Der normale, also physiologische Blutdruck liegt bei Werten um 120 / 80 mmHg (Millimeter Quecksilbersäule).
Der Blutdruck ist von vielen Faktoren abhängig und wird im Tagesverlauf von den einzelnen Alltagsaktivitäten bestimmt. Je nach Alter und Geschlecht variiert der Blutdruck bei gleicher Situation. Kinder haben im allgemeinen deutlich niedrigere Blutdruckwerte als Erwachsene. Und bei Männern sind die Blutdruckwerte im Durchschnitt höher als bei Frauen gleichen Alters und gleicher Konstitution.
Wer sich aufregt oder Angst hat, wird einen höheren Blutdruck haben, als in Ruhe.
Es werden 3 verschiedene Einflussbereiche unterschieden:
-Psychischer Bereich (Aufregung, Angst, Stress)

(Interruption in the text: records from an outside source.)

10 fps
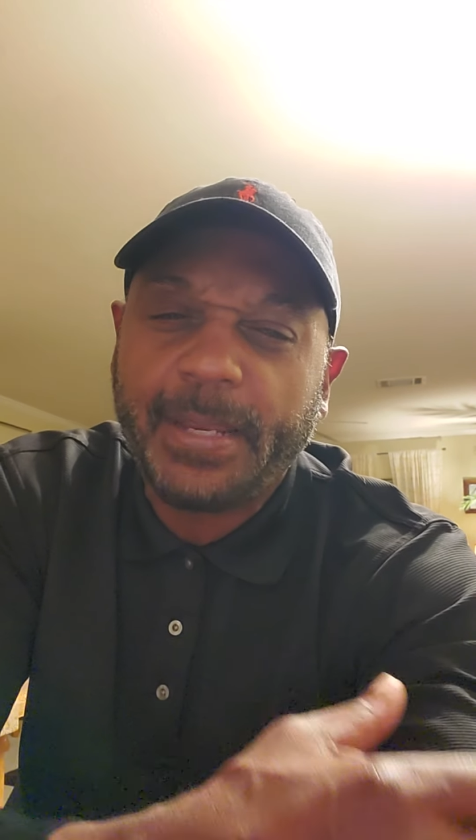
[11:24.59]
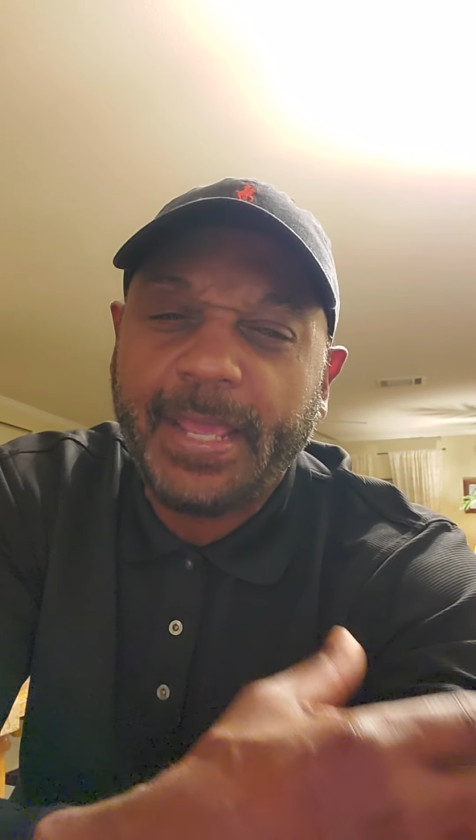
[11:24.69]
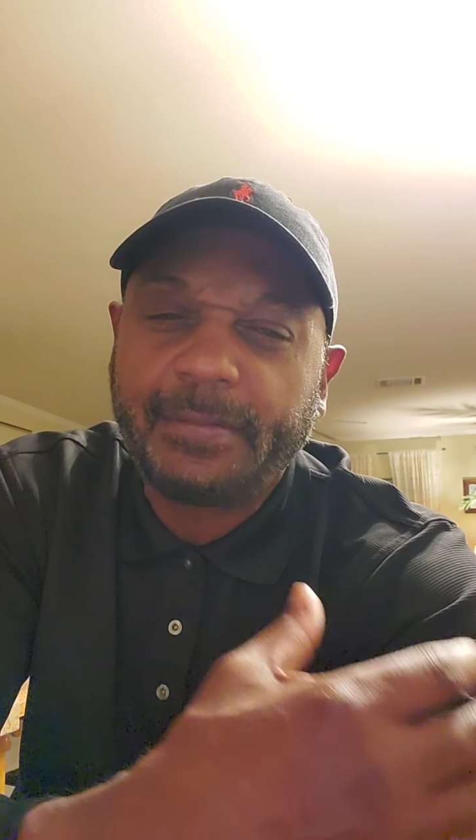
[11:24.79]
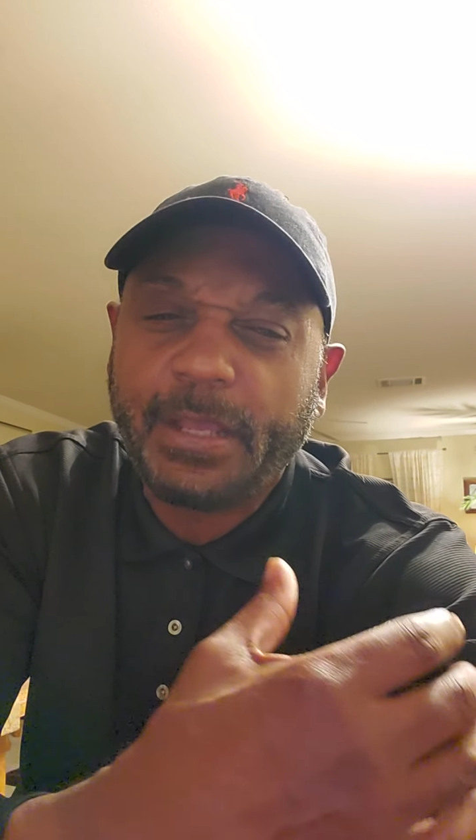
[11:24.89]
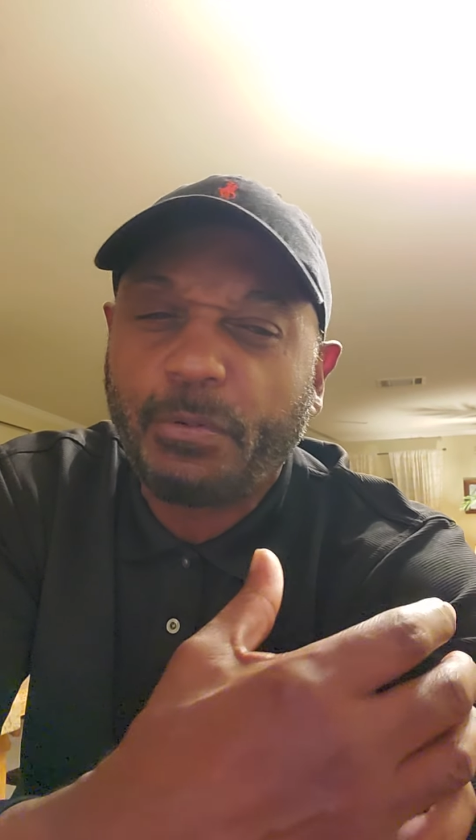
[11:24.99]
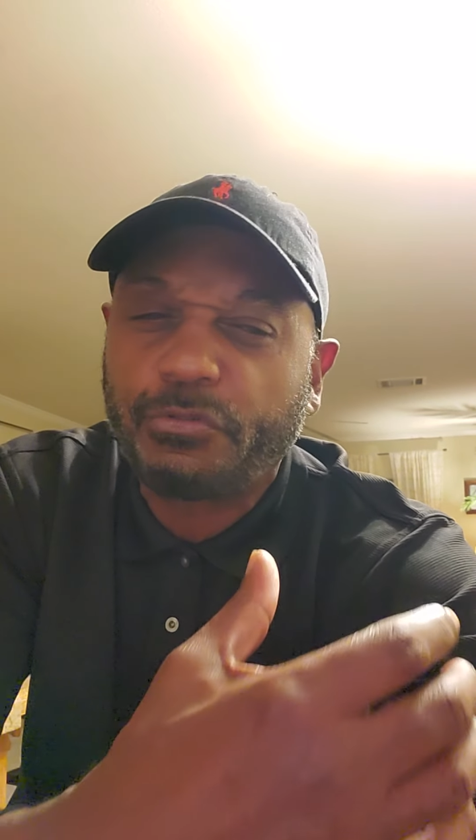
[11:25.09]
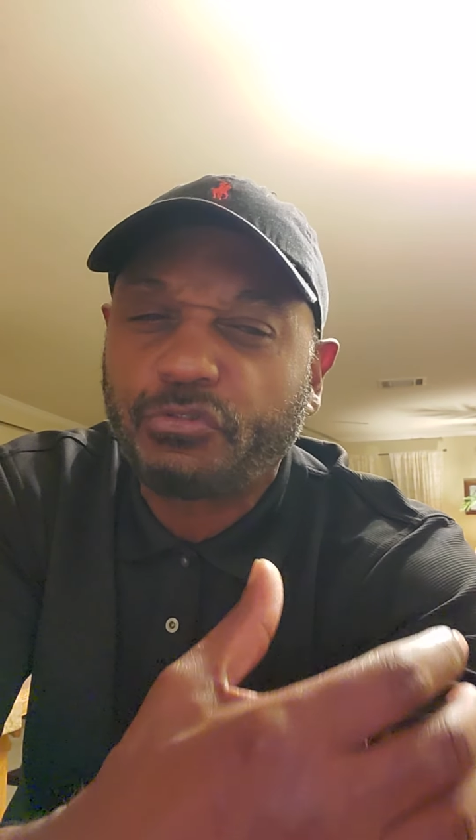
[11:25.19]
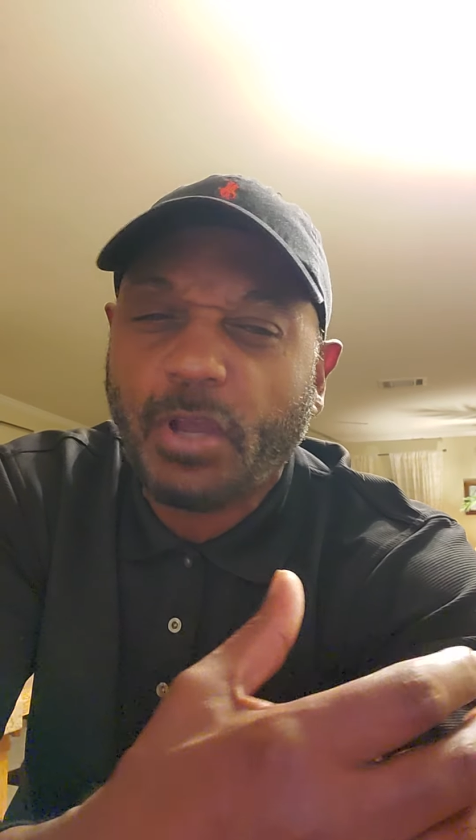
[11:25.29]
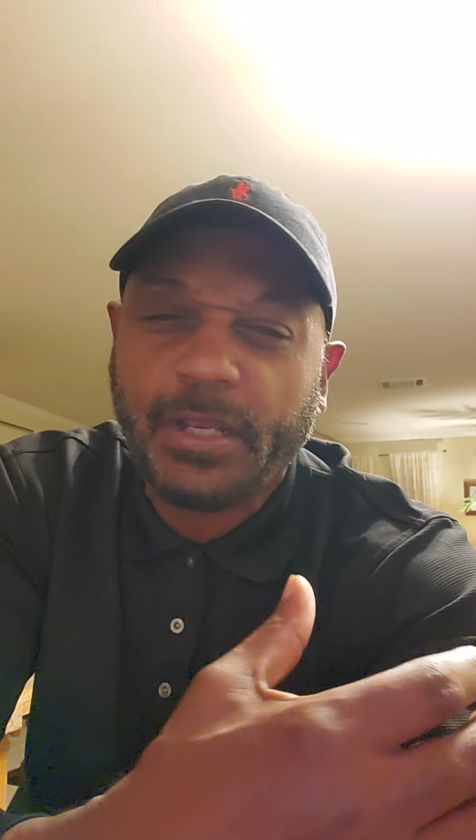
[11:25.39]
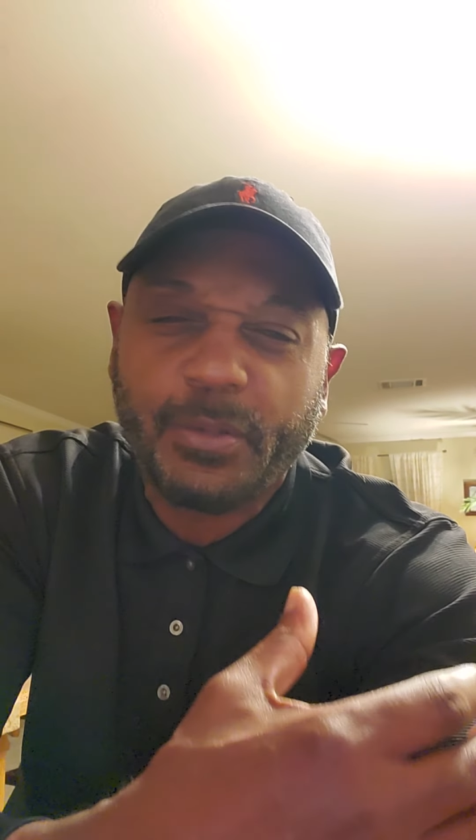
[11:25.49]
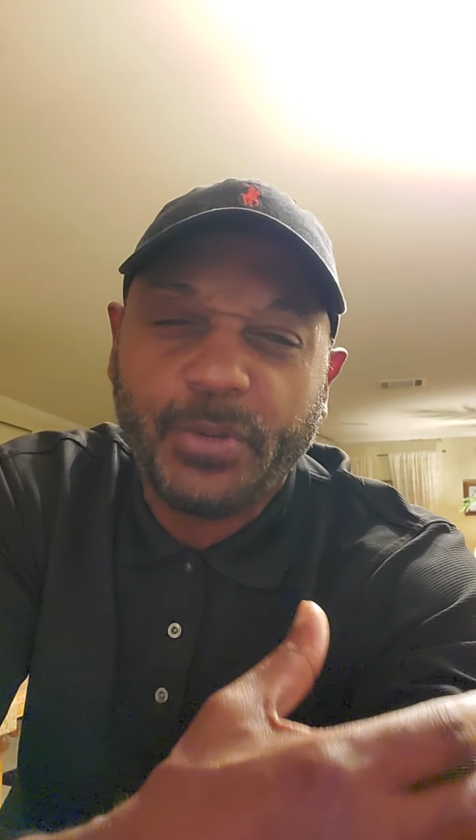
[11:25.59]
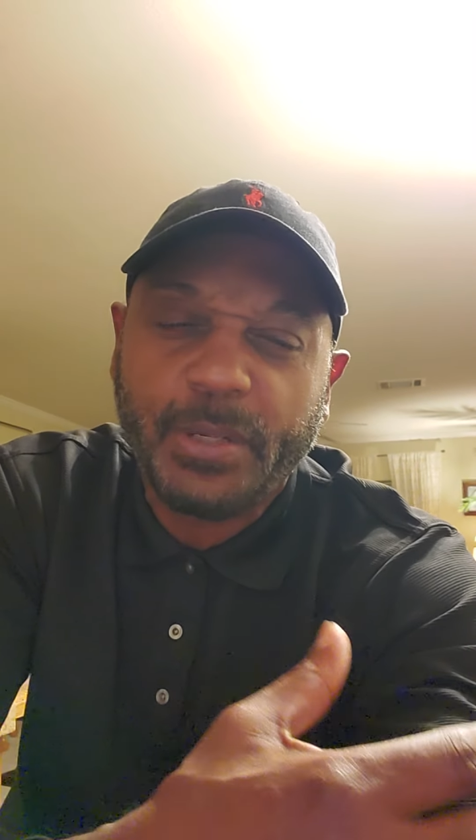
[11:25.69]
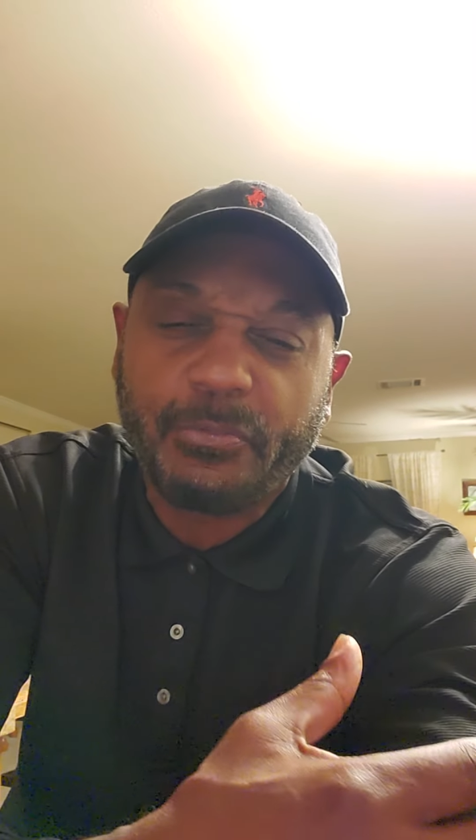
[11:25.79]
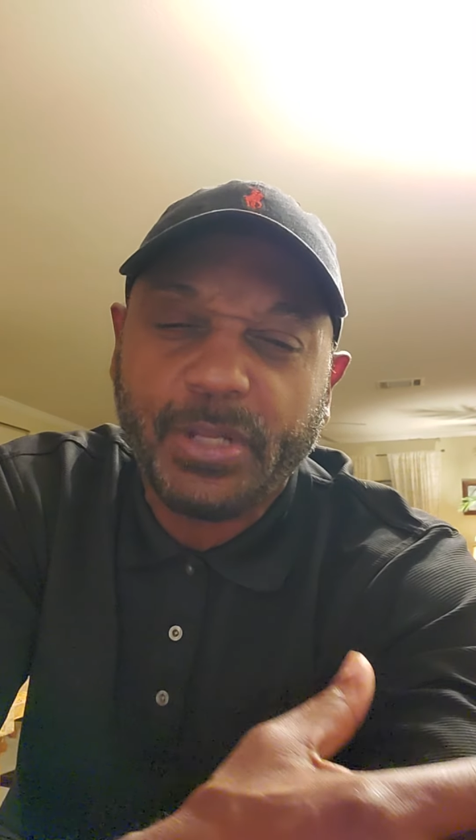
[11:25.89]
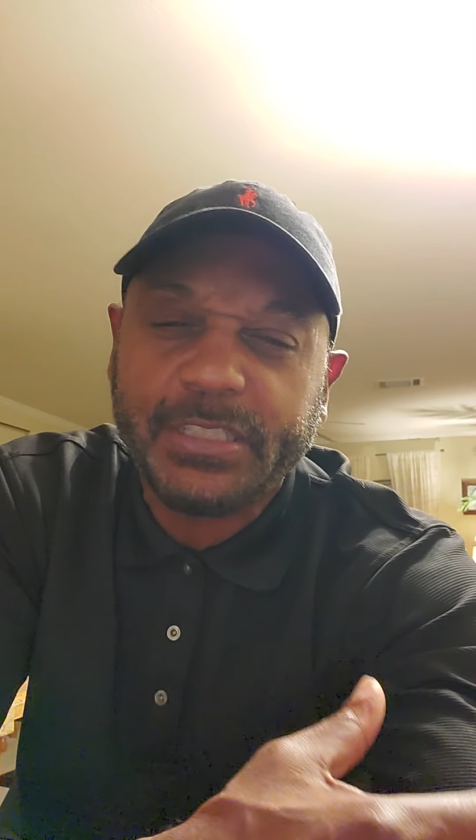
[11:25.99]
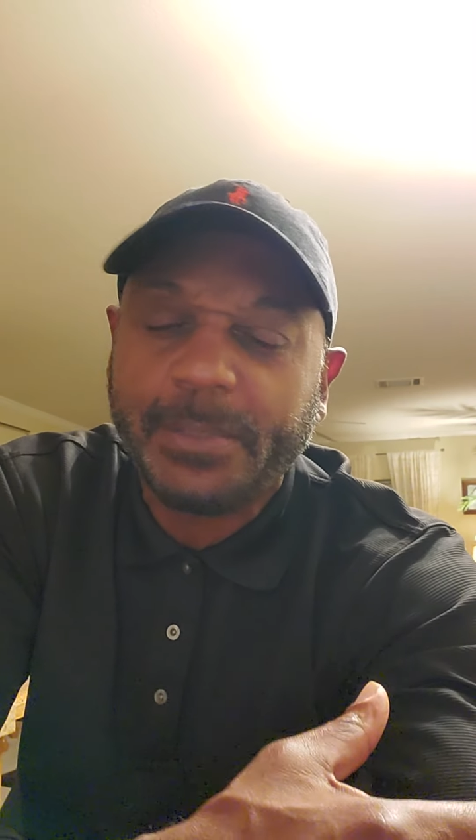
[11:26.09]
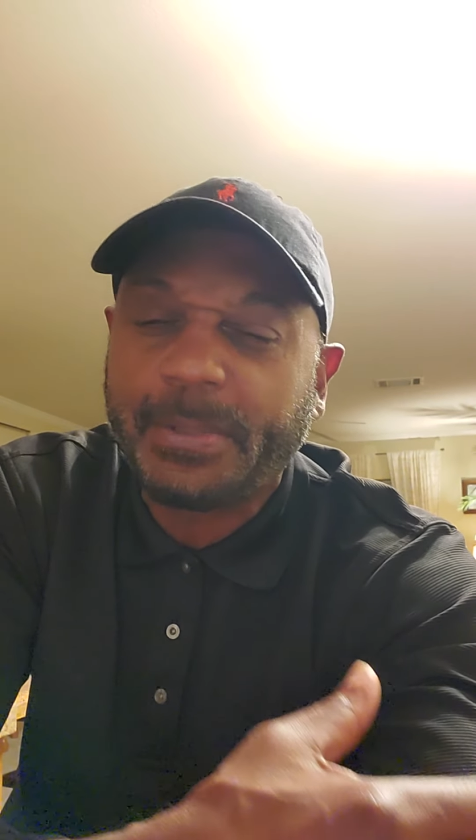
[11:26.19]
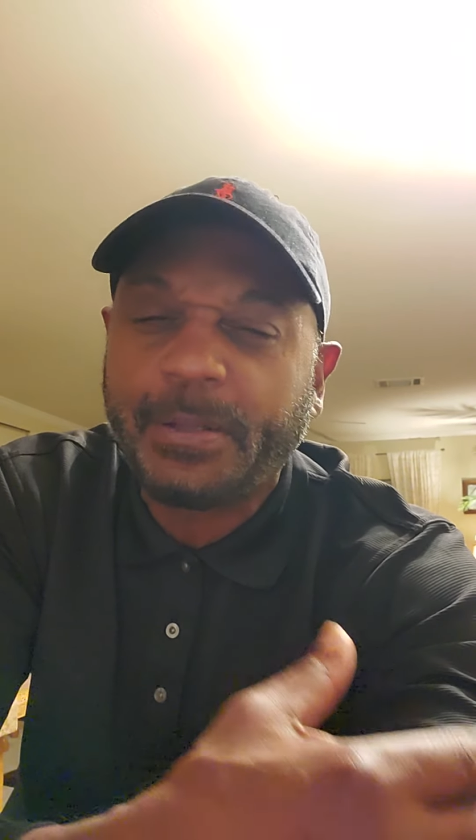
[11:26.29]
and they were struggling with him, wrestling him.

-Körperlicher Bereich (Anstrengung, Belastung, Leistungssport)
-Konstitutioneller Bereich (Alter, Geschlecht, Lebensweise)
Die Diagnose Bluthochdruck ist recht einfach gestellt. Wichtig ist, dass nicht nur einzelne erhöhte Werte als Referenz genommen werden. Nein, es müssen mindestens drei Messungen an drei verschiedenen Tagen vorgenommen werden. Wenn diese jeweils alle oberhalb des Normbereiches liegen, spricht man von einem Bluthochdruck.
Zufällig gemessene erhöhte Werte haben keine Aussagekraft. Da der Blutdruck individuellen Schwankungen unterliegt, abhängig von der Stimmungslage, den vorausgegangenen Aktivitäten und der Tageszeit.
Wenn jedoch stets zur gleichen Zeit, an aufeinanderfolgenden Tagen erhöhte Messwerte vorliegen, dann ist ein Bluthochdruck sehr wahrscheinlich.
Überall auf der Welt wird der Blutdruck in der gleichen Einheit gemessen:
Millimeter Quecksilbersäule (mmHg)
120 mmHg bedeutet, dass der Druck so stark ist, eine Quecksilbersäule (chemisches Zeichen für Quecksilber Hg) in einem geeichten Glasrohr 120 mm nach oben zu drücken.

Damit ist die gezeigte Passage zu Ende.